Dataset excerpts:

----

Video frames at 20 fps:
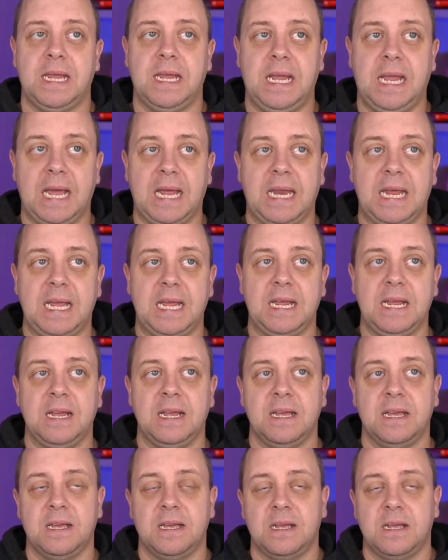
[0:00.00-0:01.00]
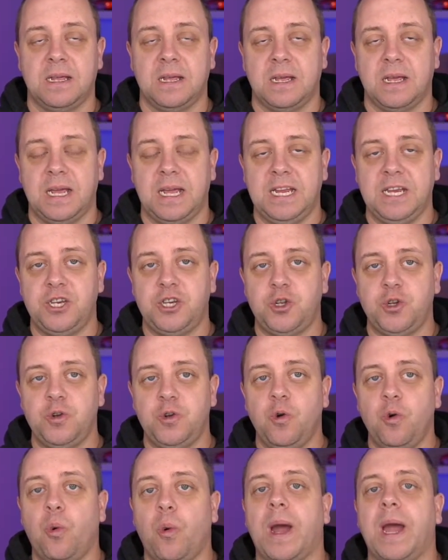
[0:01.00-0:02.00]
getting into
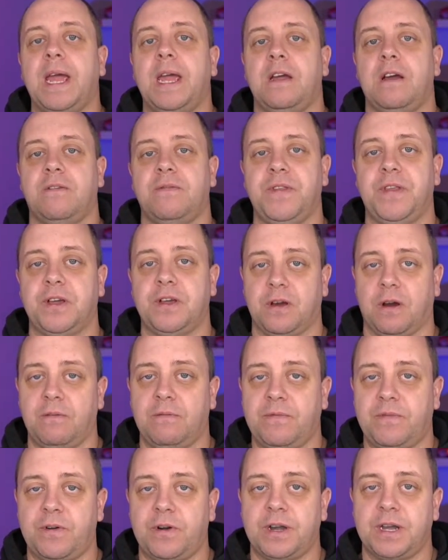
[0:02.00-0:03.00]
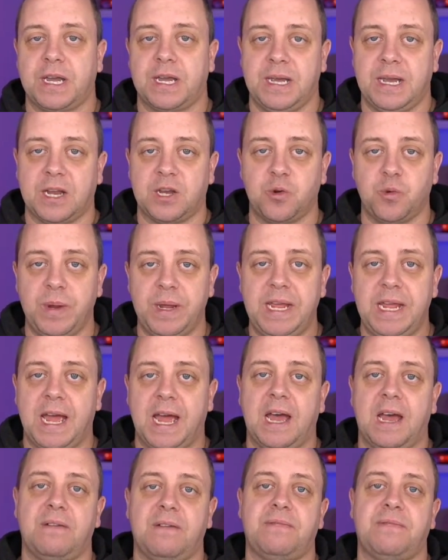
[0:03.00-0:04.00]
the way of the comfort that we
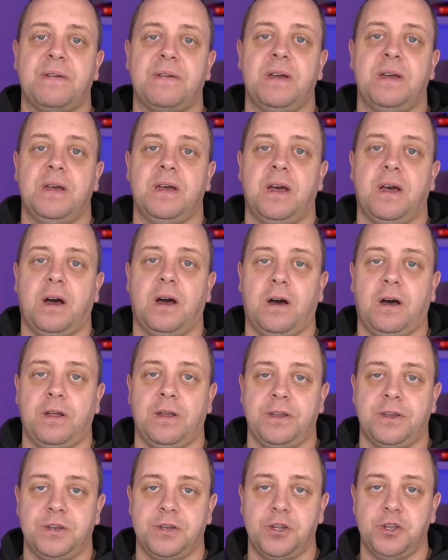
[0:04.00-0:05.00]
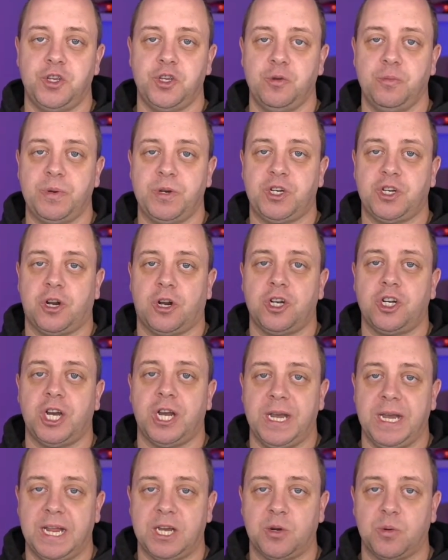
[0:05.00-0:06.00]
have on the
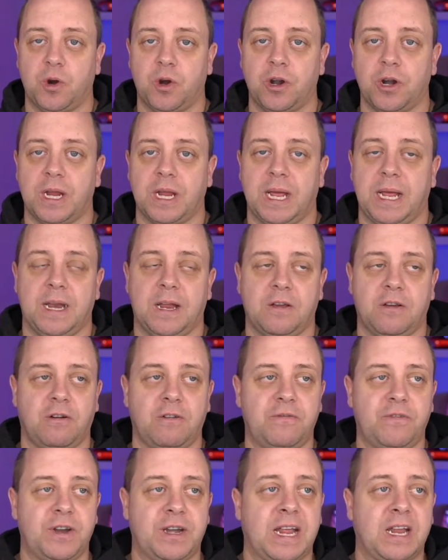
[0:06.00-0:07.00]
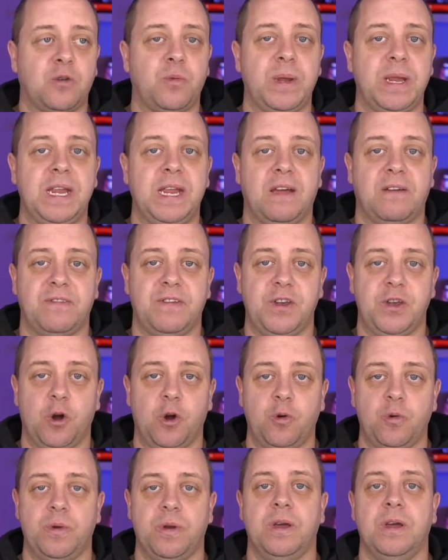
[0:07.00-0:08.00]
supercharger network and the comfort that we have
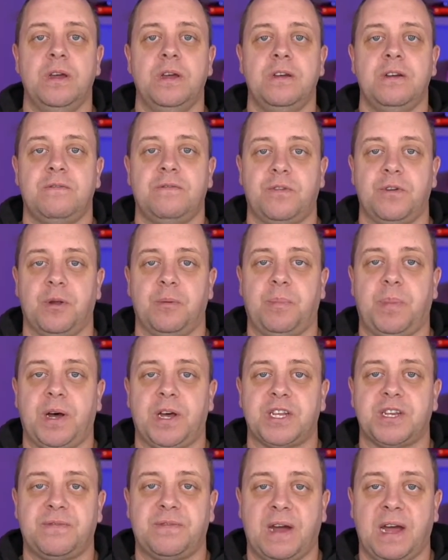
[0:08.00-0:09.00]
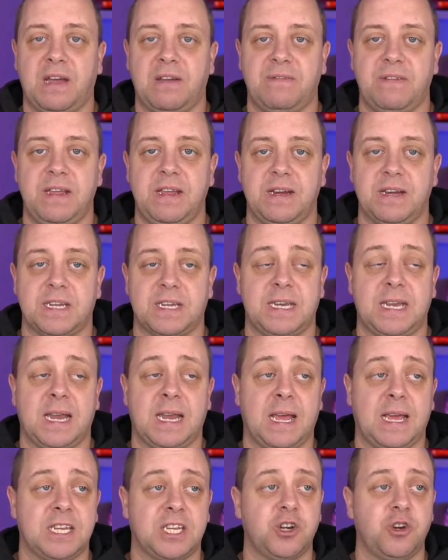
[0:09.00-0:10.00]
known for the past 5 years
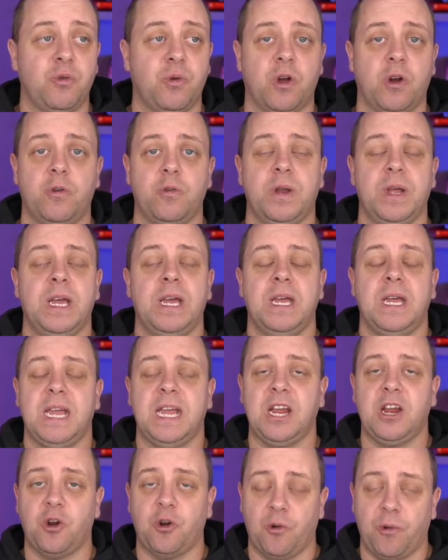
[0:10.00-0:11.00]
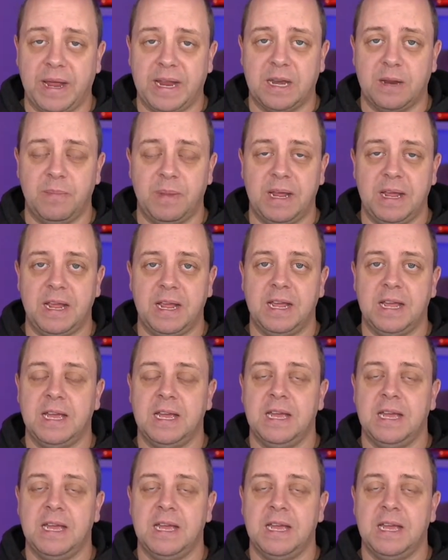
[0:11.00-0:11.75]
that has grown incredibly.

----

| What you will do |
With the images omitted, retype the records above exactly.

| Exercise solution |
Video frames at 20 fps:
[0:00.00-0:01.00]
[0:01.00-0:02.00]
getting into
[0:02.00-0:03.00]
[0:03.00-0:04.00]
the way of the comfort that we
[0:04.00-0:05.00]
[0:05.00-0:06.00]
have on the
[0:06.00-0:07.00]
[0:07.00-0:08.00]
supercharger network and the comfort that we have
[0:08.00-0:09.00]
[0:09.00-0:10.00]
known for the past 5 years
[0:10.00-0:11.00]
[0:11.00-0:11.75]
that has grown incredibly.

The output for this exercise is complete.